Вопила женщина, и похоже, опять Лизка из угловой. Я нашарила «Удав» на поясе. Стукнула в дверь ногой. Дверь у них хлипкая, деревянная. Лизка завопила еще громче, крик сгустился до хрипа, а потом оборвался. Елы, да что же там происходит? Я примерилась и ударила ногой в место, где стоял хлипкий засов. Дверь отлетела.
Лизка лежала на полу, под головой расплывалась лужа крови. Ее сожитель Вова – здоровенный мужик, раньше на Заводе работал, но вроде как уже несколько месяцев работу потерял, где-то доставал самогон и пил по-черному – стоял, пошатываясь, обеими руками сжимая рукоятку топора. Внутри у меня похолодело.
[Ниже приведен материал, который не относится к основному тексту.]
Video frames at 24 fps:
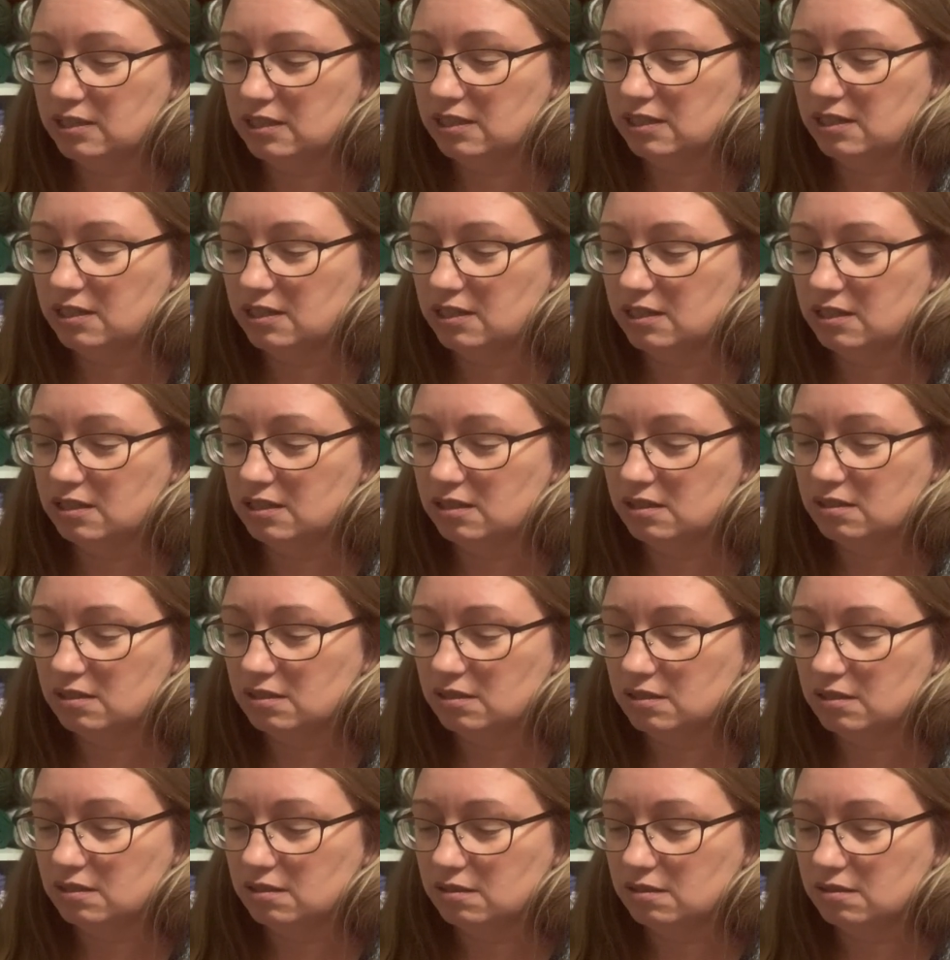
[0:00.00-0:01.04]
it is,
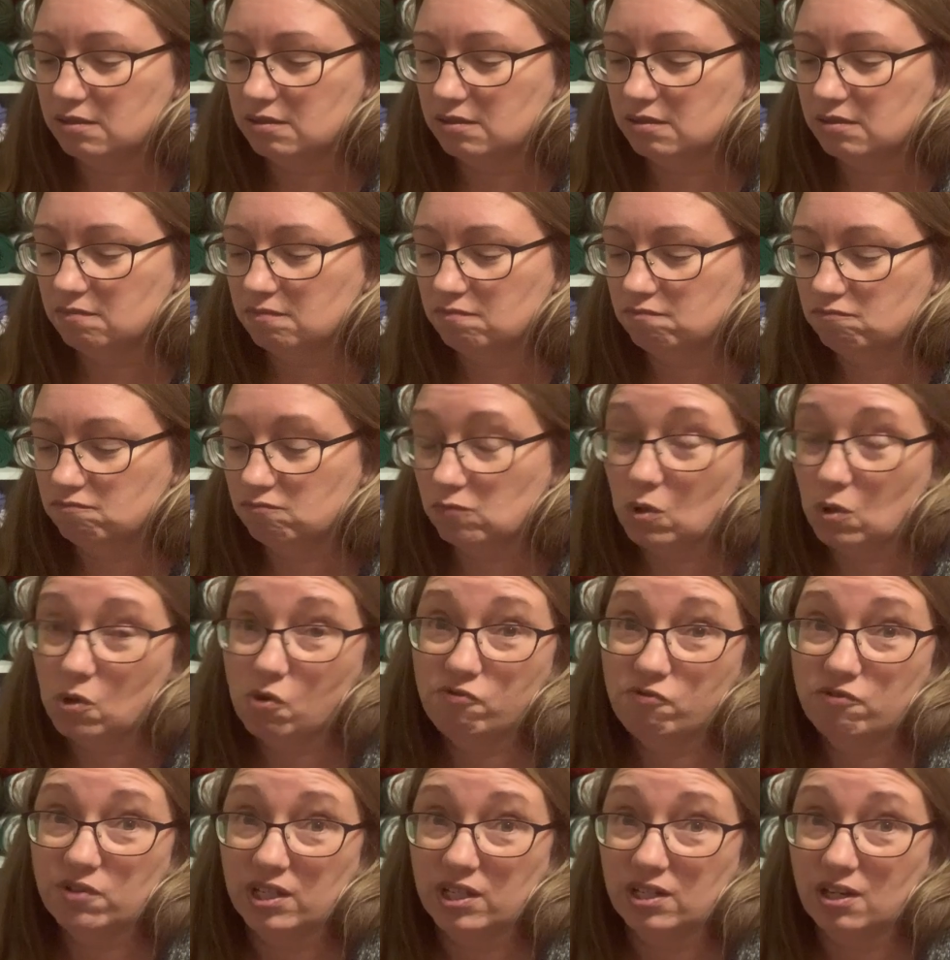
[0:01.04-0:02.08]
well,
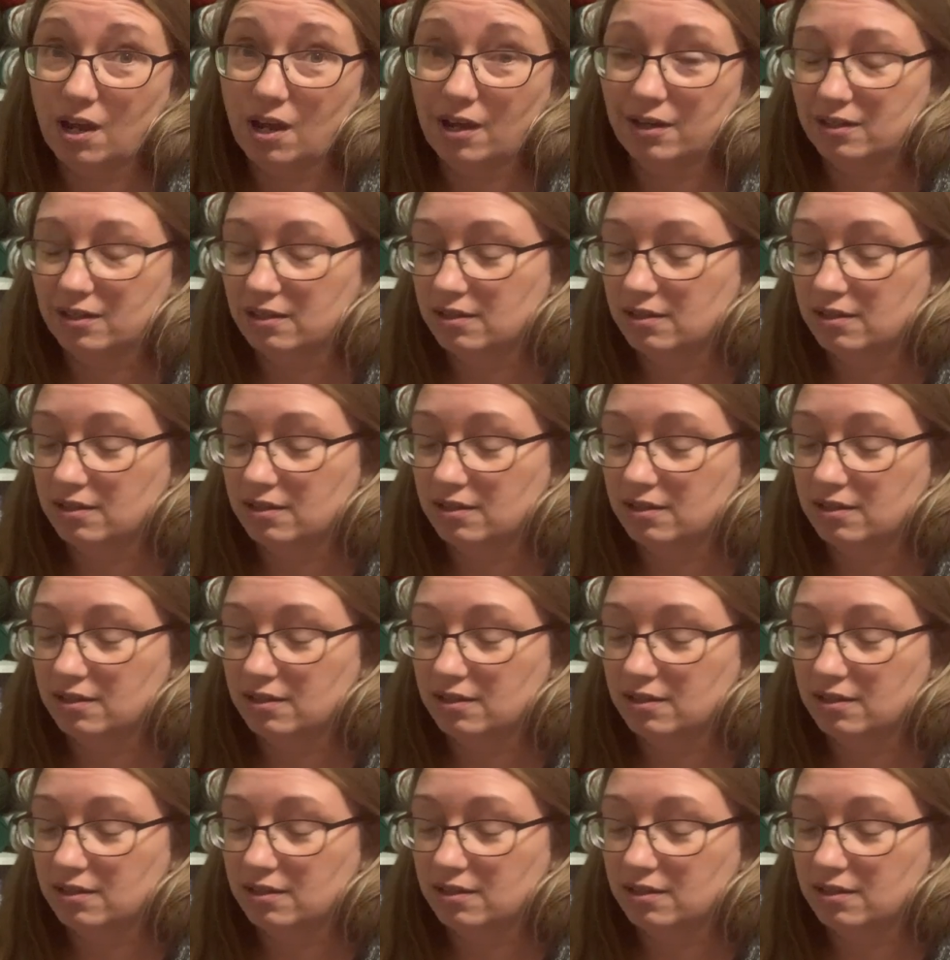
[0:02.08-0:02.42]
hopefully not.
– Ты че, сука! – завопил пьяный, неуверенно поднимая орудие в мою сторону. Я выхватила «Удав».
– В сторону, гад!
– Да ты че тут делаешь! – Вова еще не осознал ситуацию. Какая-то баба пришла тут мешать ему жить! Я выстрелила в пол. Жаль патрона, но что делать? Звук выстрела отрезвил лизкиного сожителя. Он пробормотал что-то и пошатываясь, побрел в соседнее помещение. Здесь он всю нехитрую мебелишку – собранный им же из досок стол, старый комод – раскрошил топором. По всей комнате валялись обломки мебели. Я подошла к Лизке и сразу поняла, что все кончено. Попал-таки топором в затылок. Лизкино тело было основательно избито, одежда порвана.
Надо убрать труп, пока я еще здесь. Не факт, что пьяный вообще до этого додумается. А когда труп долго лежит в помещении, он начинает вонять на весь дом, потом крысы собираются, а крысы у нас такие, что даже Кару могут загрызть. Я подхватила мертвую Лизку под плечи и потащила. И так устала как собака, и башка болит, а еще вот этим надо заниматься.